Czy uważasz, że właściwie wybrałe(a)ś uczelnię wyższą?

W poniedziałek wieczorem w Raporcie Trojmiasto.pl pojawiła się informacja o przejęciu budynku uczelni: "W budynku znajduje się ok. 10 "dżentelmenów", którzy powymieniali zamki. Jesteśmy w uczelni i ostatkiem sił o nią walczymy. Zdajemy sobie sprawę, że jeżeli z niej wyjdziemy, to już nas nie wpuszczą do środka".

Później na stronie uczelni pojawiło się oświadczenie Justyny Kaloty - jednej z właścicielek spółki zarządzającej PWSNS. Twierdzi ona, że w nocy do siedziby uczelni przy ul. Hackiego 8-10 w Gdyni włamała się grupa około 20 niezidentyfikowanych mężczyzn, którzy po wyłamaniu zamków weszli do budynku, wymienili kamery monitoringu oraz zainstalowali własne zamki. Podczas zdarzenia na miejscu miała pojawić się też Małgorzata Kurpiel - druga właścicielka spółki zarządzającej PWSNS.

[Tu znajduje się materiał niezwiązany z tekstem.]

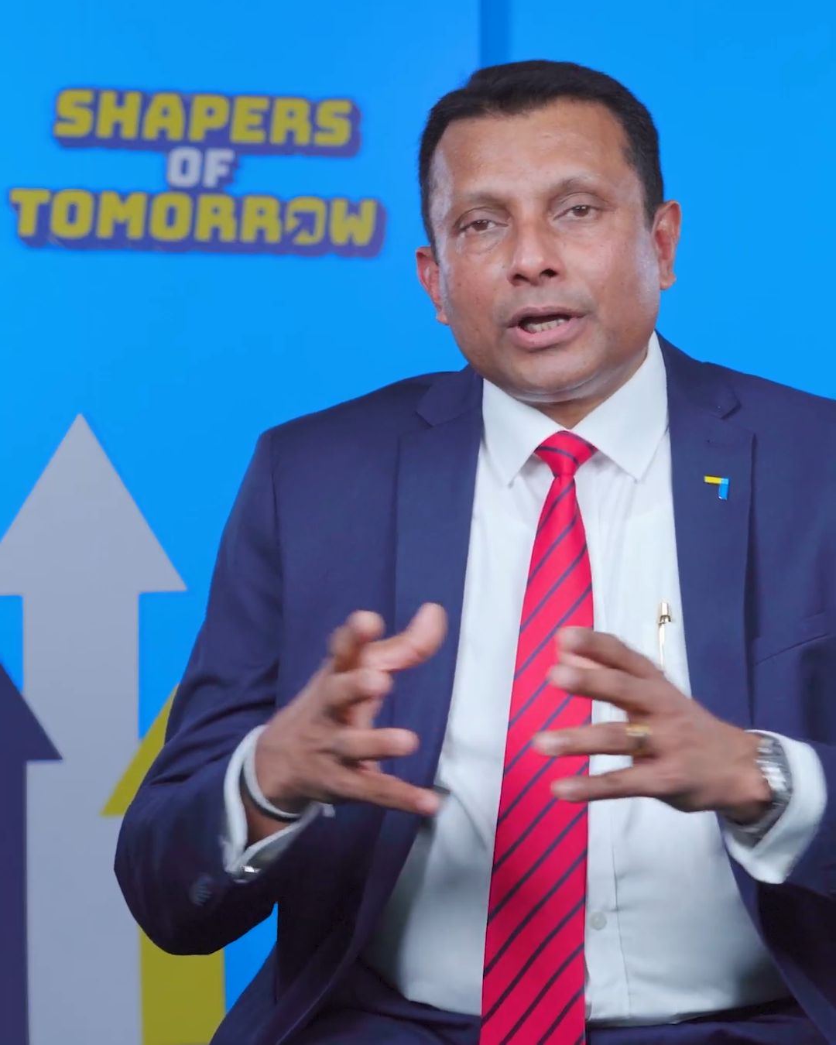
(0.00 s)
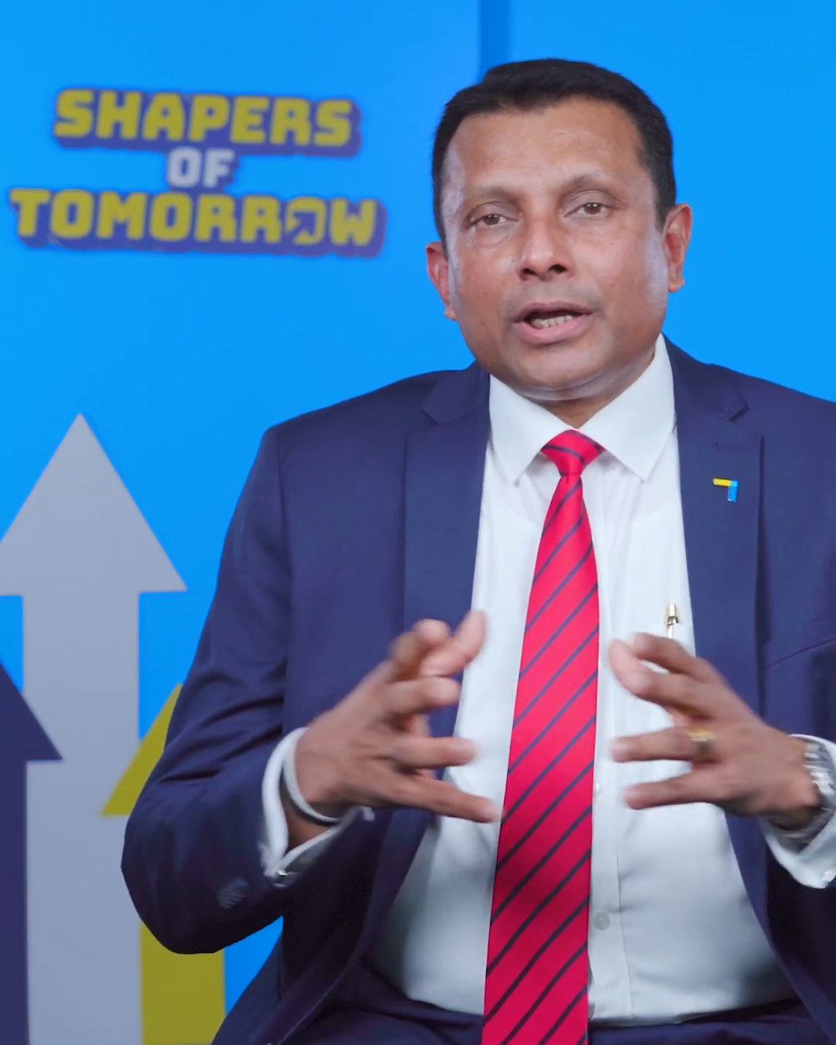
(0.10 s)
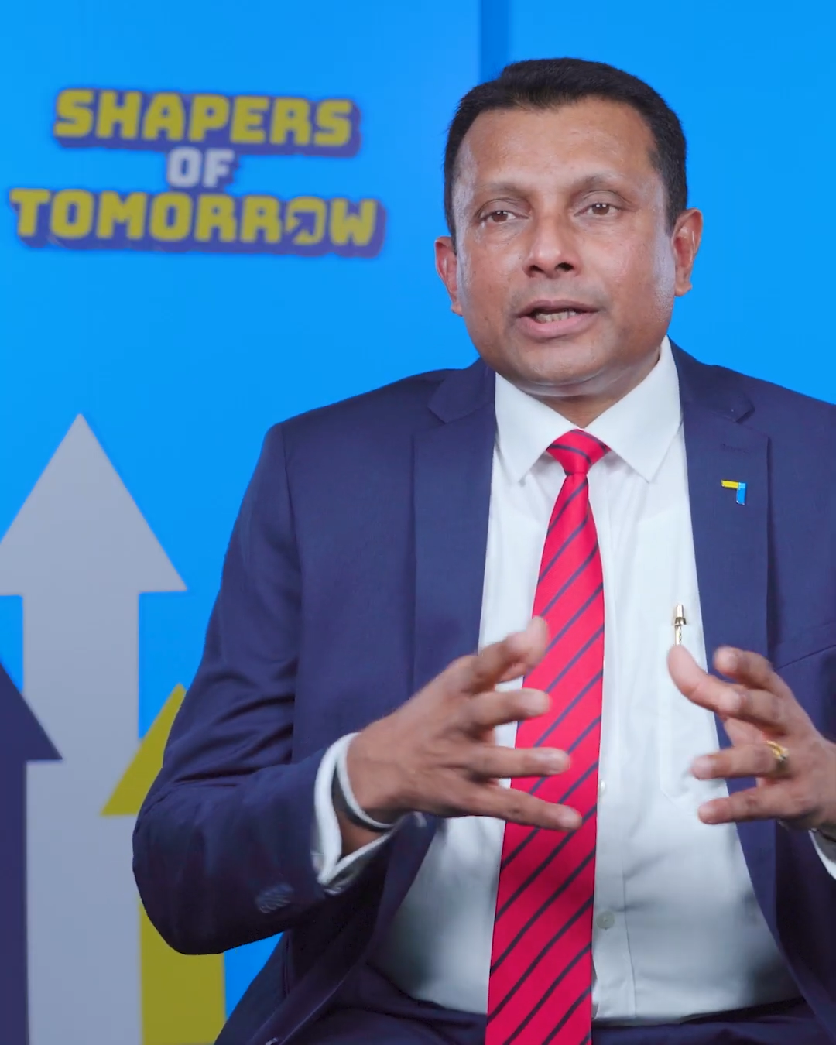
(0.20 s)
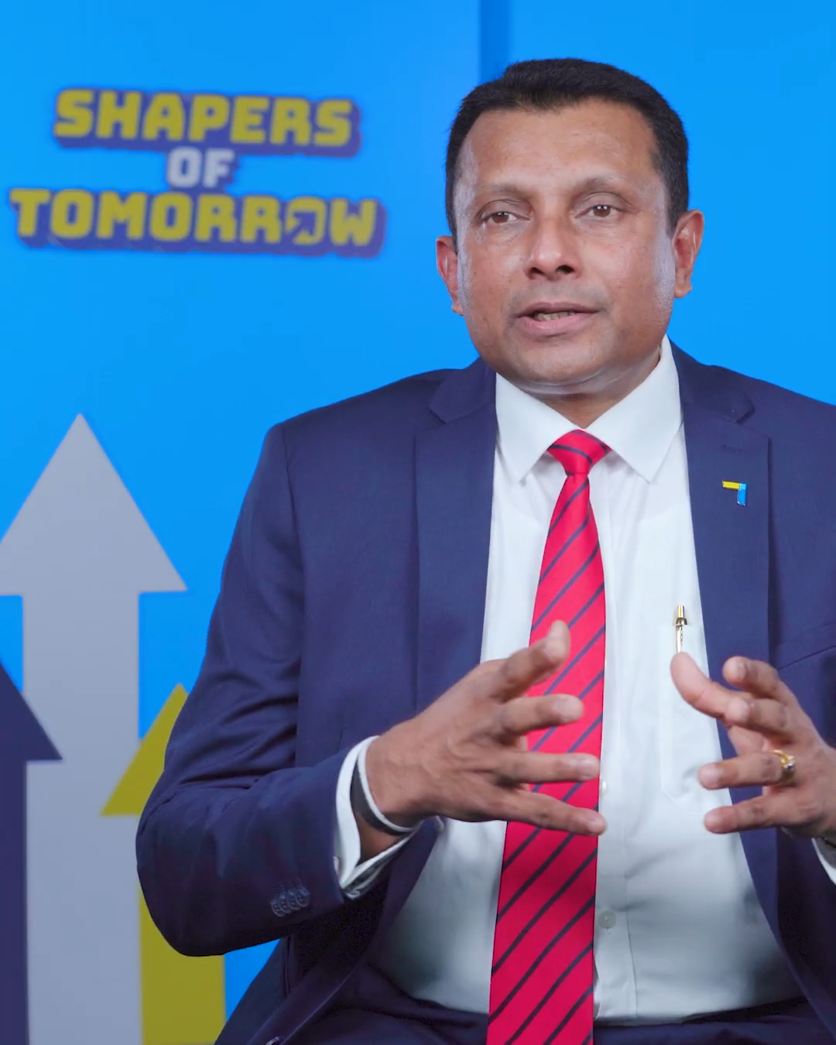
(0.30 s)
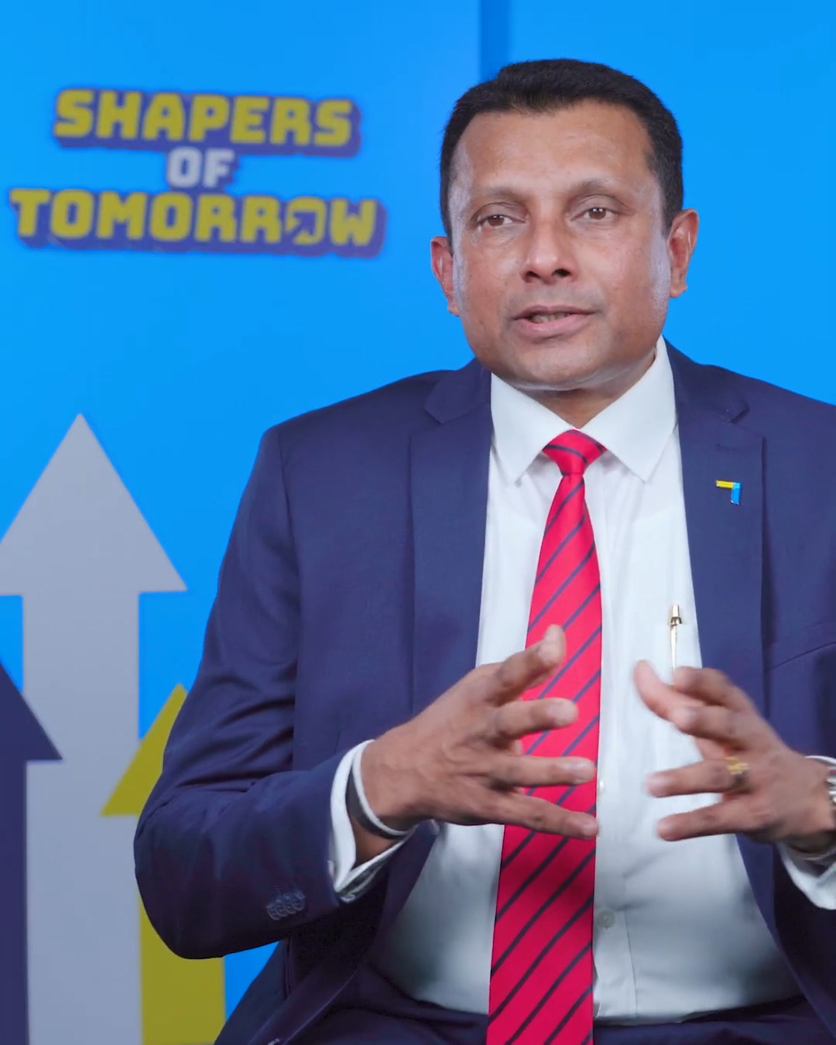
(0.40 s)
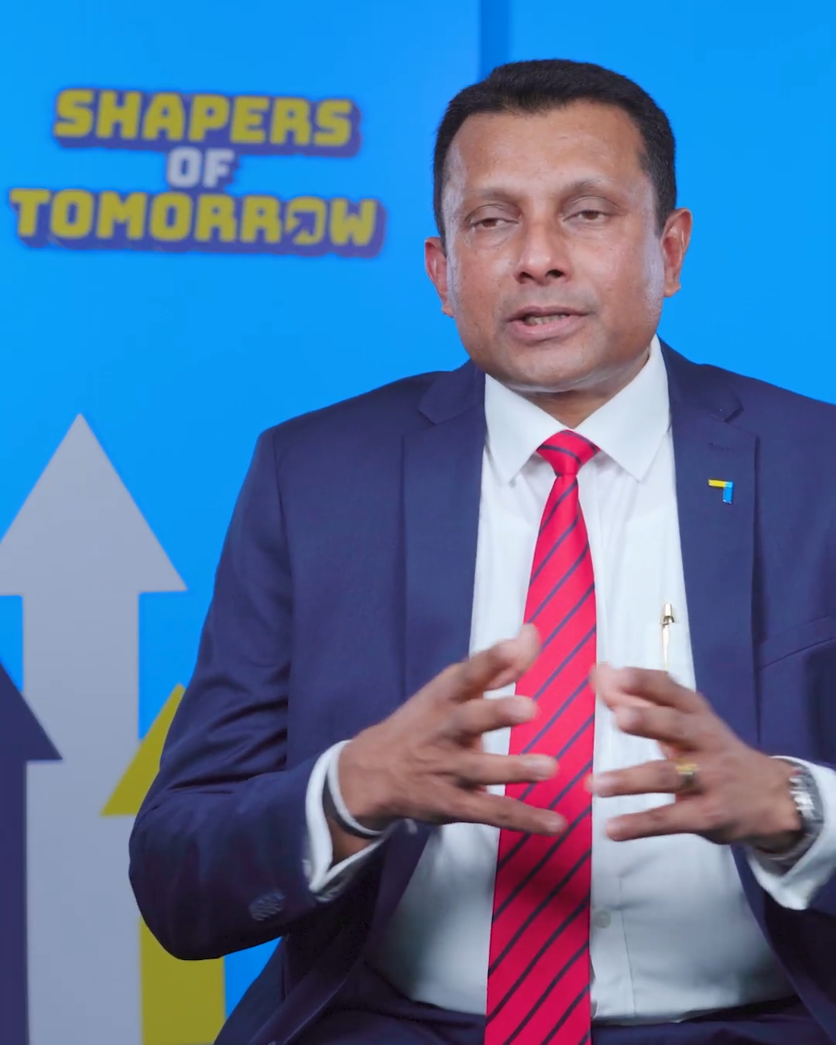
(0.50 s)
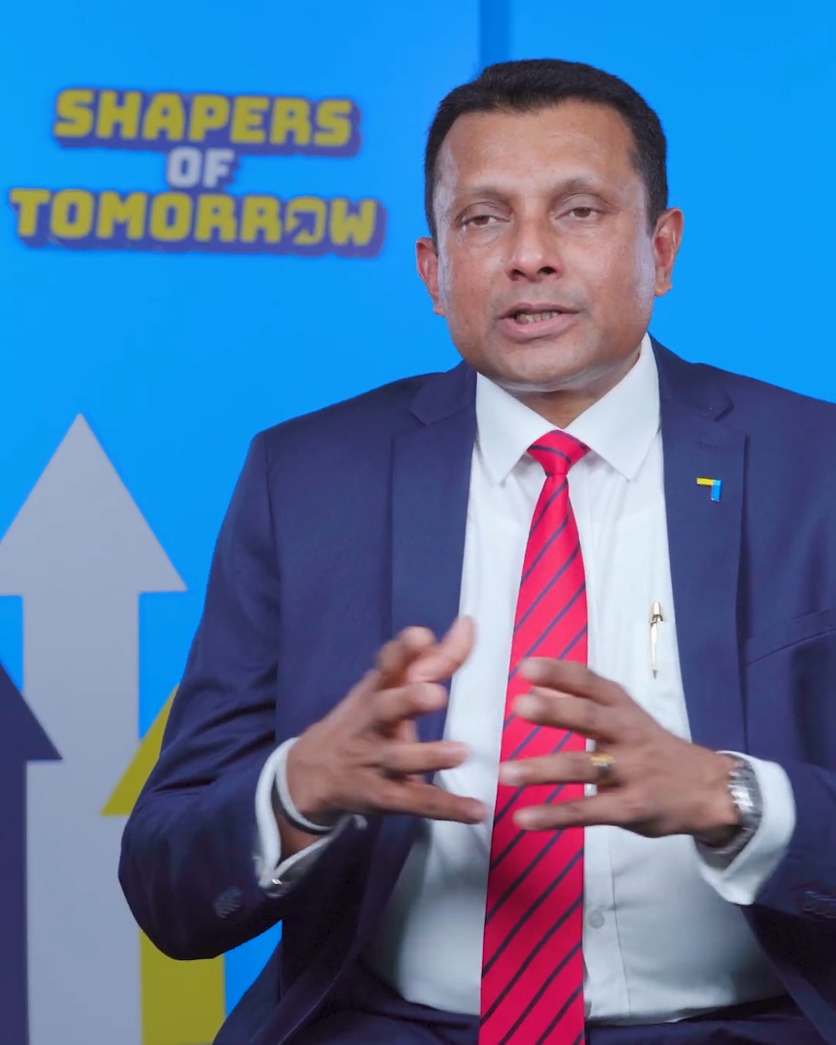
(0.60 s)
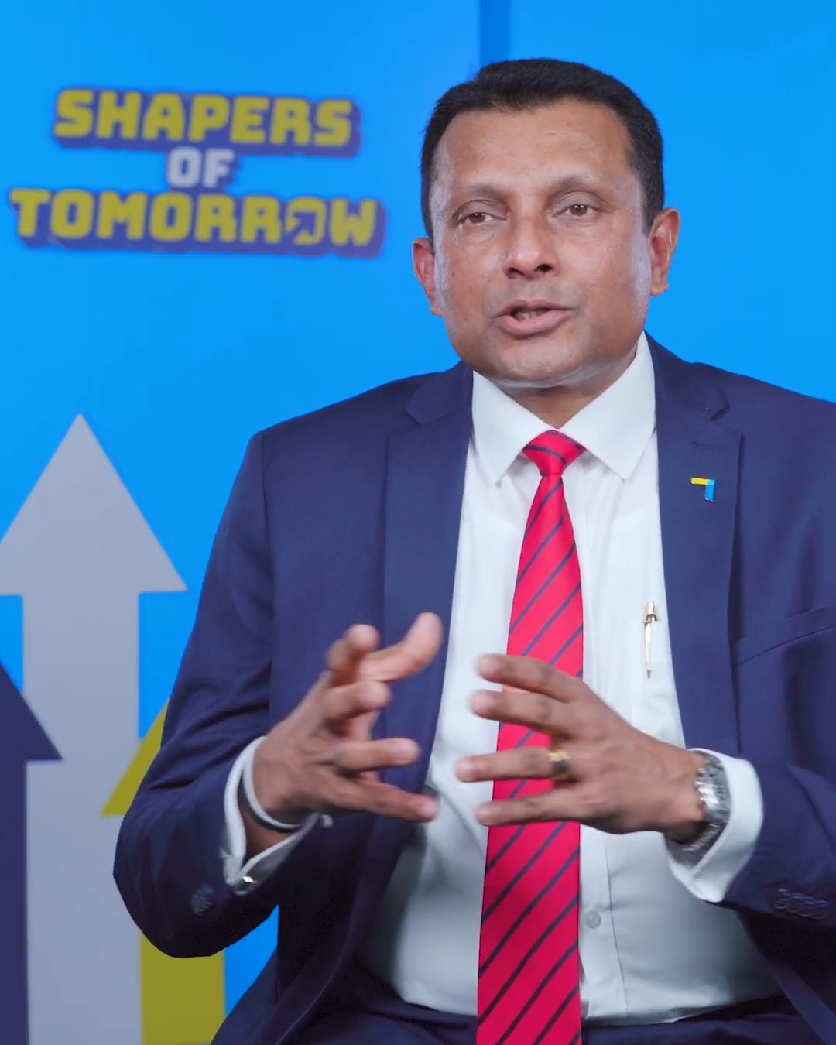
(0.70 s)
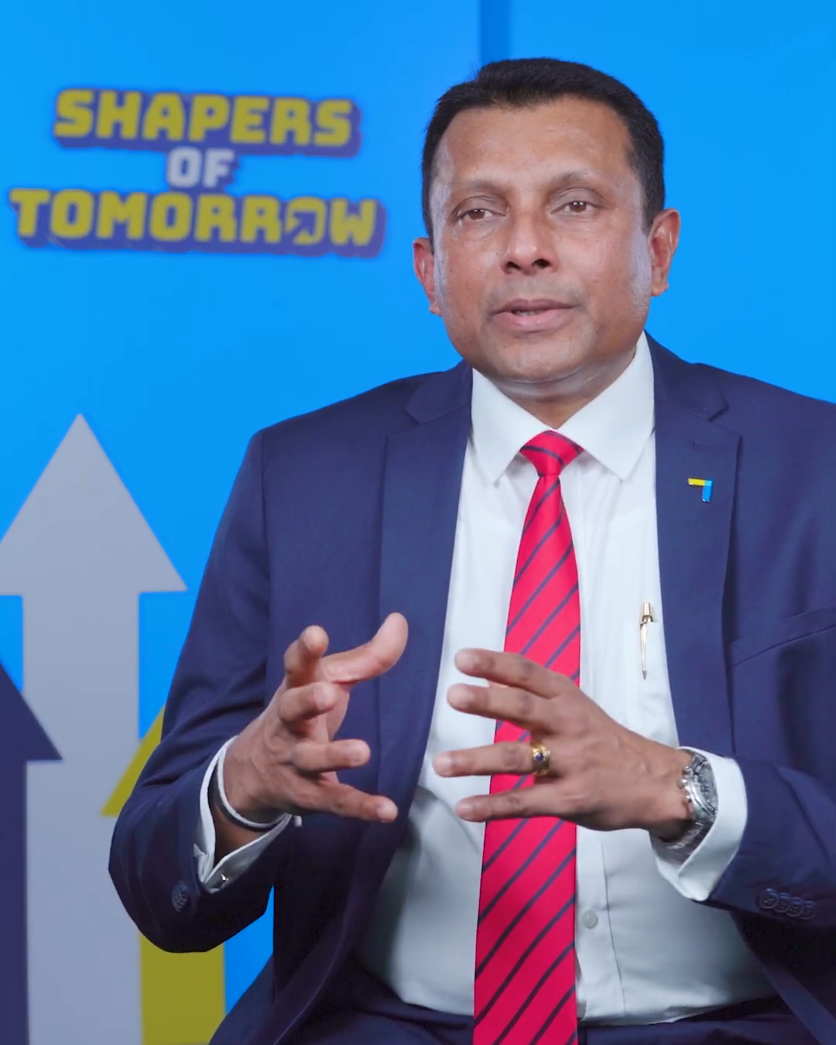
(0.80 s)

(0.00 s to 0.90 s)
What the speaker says: it's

Zdarzenie zostało zgłoszone do III Komisariatu Policji w Gdyni, a policjanci, którzy byli na miejscu, wylegitymowali wszystkie osoby.

- Obecnie nikt z zewnątrz nie ma możliwości wejścia do siedziby uczelni. Wewnątrz pozostają składniki majątkowe uczelni oraz najemców, za które obecnie nie ponoszę odpowiedzialności, ponieważ nie mam nad nimi kontroli. Sprawcy przejęli ponadto wszystkie zbiory danych osobowych studentów, o czym zostanie zawiadomiony Generalny Inspektor Danych Osobowych, przy czym ja nie ponoszę odpowiedzialności za ich integralność. O sytuacji zostanie też poinformowane Ministerstwo Nauki i Szkolnictwa Wyższego. Od wielu miesięcy p. Małgorzata Kurpiel próbuje przejąć uczelnię, posługując się przy tym rozwiązaniami niezgodnymi z prawem. Wszystkie organy władzy publicznej, do których zwracałam się dla obrony racji uczelni, a zwłaszcza Sąd Okręgowy w Gdańsku, działają opieszale, pozwalając p. Małgorzacie Kurpiel na kontynuowanie bezprawia. Pomimo, że nie występują przesłanki finansowe i kadrowe, Małgorzata Kurpiel, działając jako założyciel uczelni, uzyskała decyzję Ministra Nauki i Szkolnictwa Wyższego o rozpoczęciu likwidacji szkoły, dążąc do przejęcia w ten sposób jej majątku - informuje Justyna Kalota.
Podkreśla, że będzie kontynuować "dopuszczalne prawem kroki w celu zapewniania bytu i integralności uczelni".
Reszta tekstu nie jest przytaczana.